Plants that switch early face long-term competitive disadvantage
Calibration Considerations¶
Debt Parameters¶
Lifetime affects burden:
plant_lifetime = 20 # Standard
# Shorter lifetime (15 years) → Higher annual payments → Larger COSA
# Longer lifetime (25 years) → Lower annual payments → Smaller COSA
Cost of debt affects total burden:
cost_of_debt = 0.05 # 5%
# Higher rate (8%) → More interest paid → Larger COSA
# Lower rate (3%) → Less interest paid → Smaller COSA
Balance Sheet Impact¶
Aggressive debt accumulation:
Plants accumulate negative balances
Cannot afford future investments
More closures, slower transitions
Generous debt forgiveness (if debt accumulation disabled):
Plants maintain positive balances
Can afford rapid technology switching
Unrealistic transition speeds
Debugging Debt Accumulation¶
Key Checks¶
Verify legacy debt is being tracked:
# After technology switch
assert furnace_group.legacy_debt_schedule != []
assert len(furnace_group.legacy_debt_schedule) == remaining_years
Verify debt is being combined:
total_debt = furnace_group.debt_repayment_per_year
current_tech_debt = calculate_debt_repayment(new_investment, ...)
legacy_debt = furnace_group.legacy_debt_schedule
assert total_debt[0] == current_tech_debt[0] + legacy_debt[0]

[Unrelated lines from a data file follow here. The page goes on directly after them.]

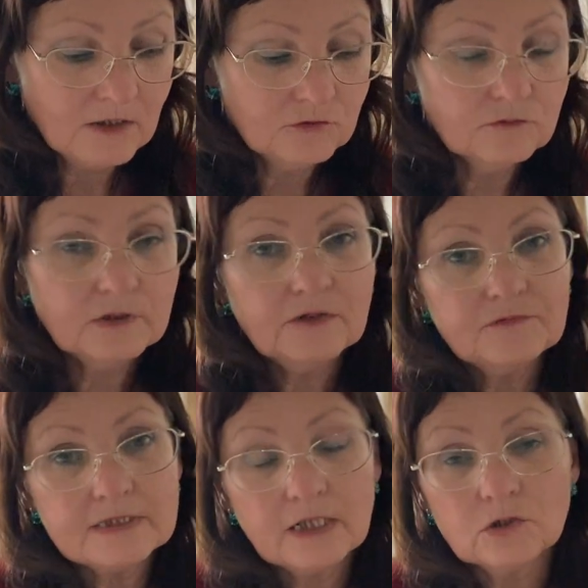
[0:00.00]
No,
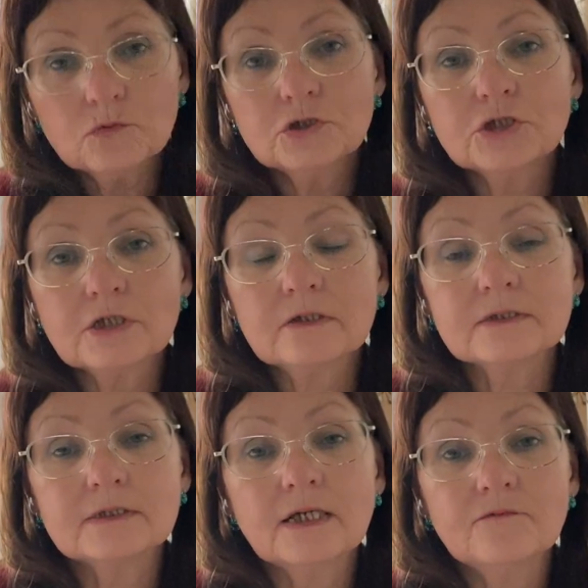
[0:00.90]
if they are logical,
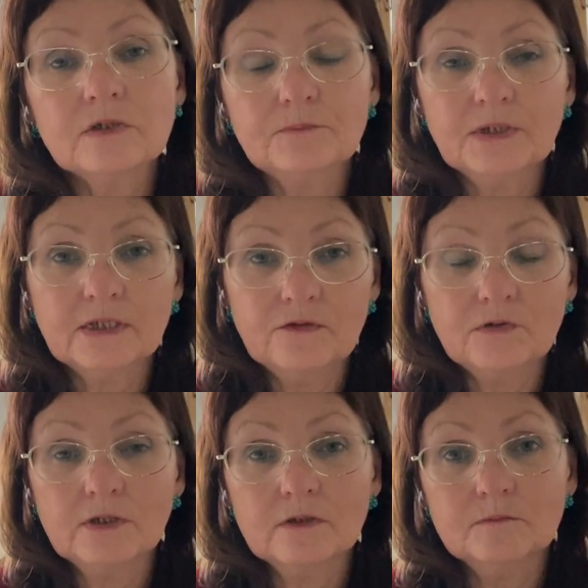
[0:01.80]
they will be
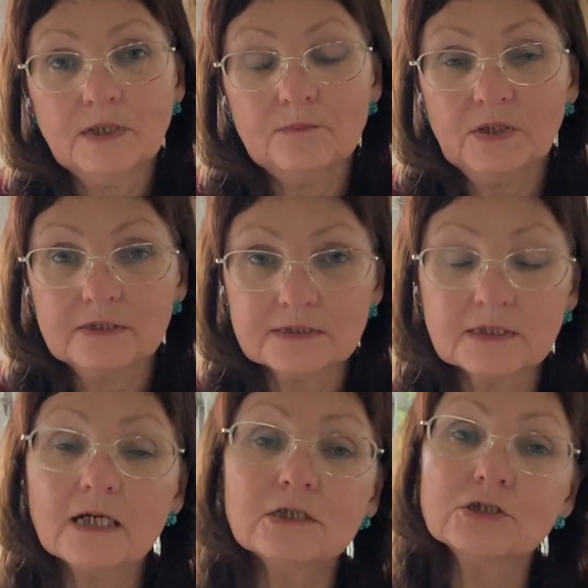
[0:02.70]
giving maybe
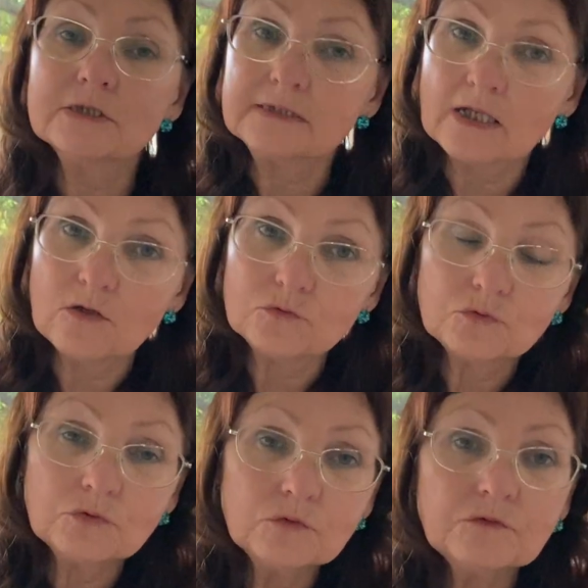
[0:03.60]
instructions how
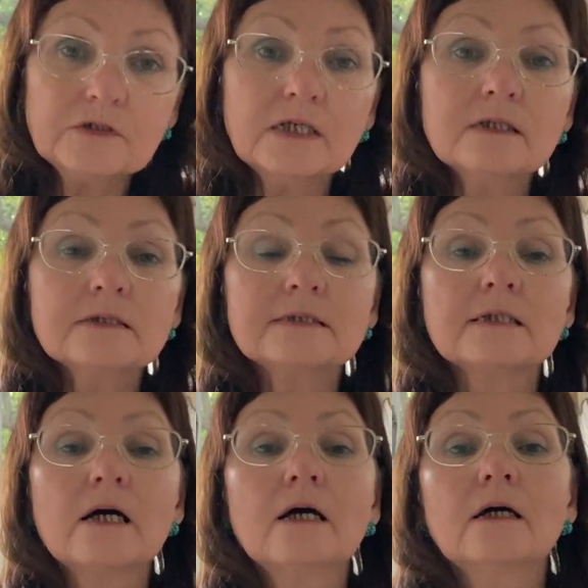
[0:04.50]
to do things.
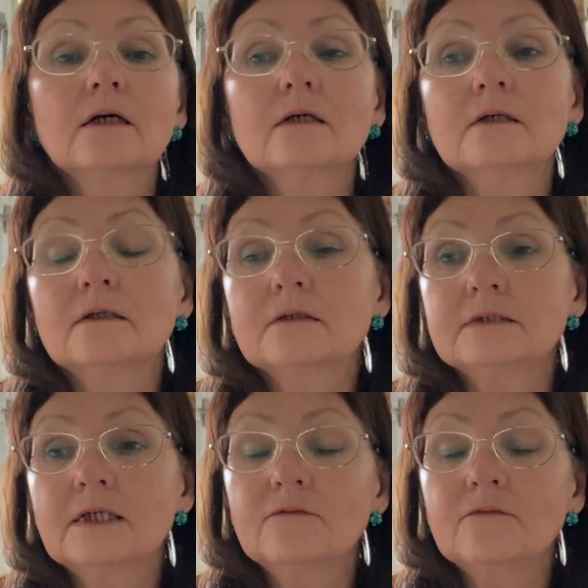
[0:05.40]
They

Verify debt decreases annually:
# In update_balance_sheet()
old_legacy = furnace_group.legacy_debt_schedule
# ... payment made ...
new_legacy = furnace_group.legacy_debt_schedule
assert len(new_legacy) == len(old_legacy) - 1 # One year removed
Logging¶
Enable debt tracking logs:
import logging
logger = logging.getLogger('steelo.domain.models.debt_accumulation')
logger.setLevel(logging.DEBUG)
# In change_furnace_group_technology():
logger.debug(
f"Technology switch {old_tech} → {new_tech}:\n"
f" Remaining years: {remaining_years}\n"
f" Old debt schedule length: {len(old_debt_schedule)}\n"
f" Captured legacy debt: {sum(legacy_debt):,.0f}\n"
f" New technology debt: {sum(new_debt):,.0f}\n"
f" Combined total: {sum(combined_debt):,.0f}"
)
Summary¶
Debt accumulation creates realistic technology transition dynamics by:
Increasing COSA for mid-lifetime switches: Making early transitions expensive
Clustering switches at renovation boundaries: Most transitions occur when debt paid off
Preventing technology hopping: Multiple switches lead to unsustainable debt burdens
Creating path dependency: Early decisions have lasting financial consequences
Requiring larger capital reserves: Plants need strong balance sheets to afford transitions
Result: Model exhibits gradual, realistic technology transitions (30-50 years) rather than unrealistic overnight shifts (5-10 years).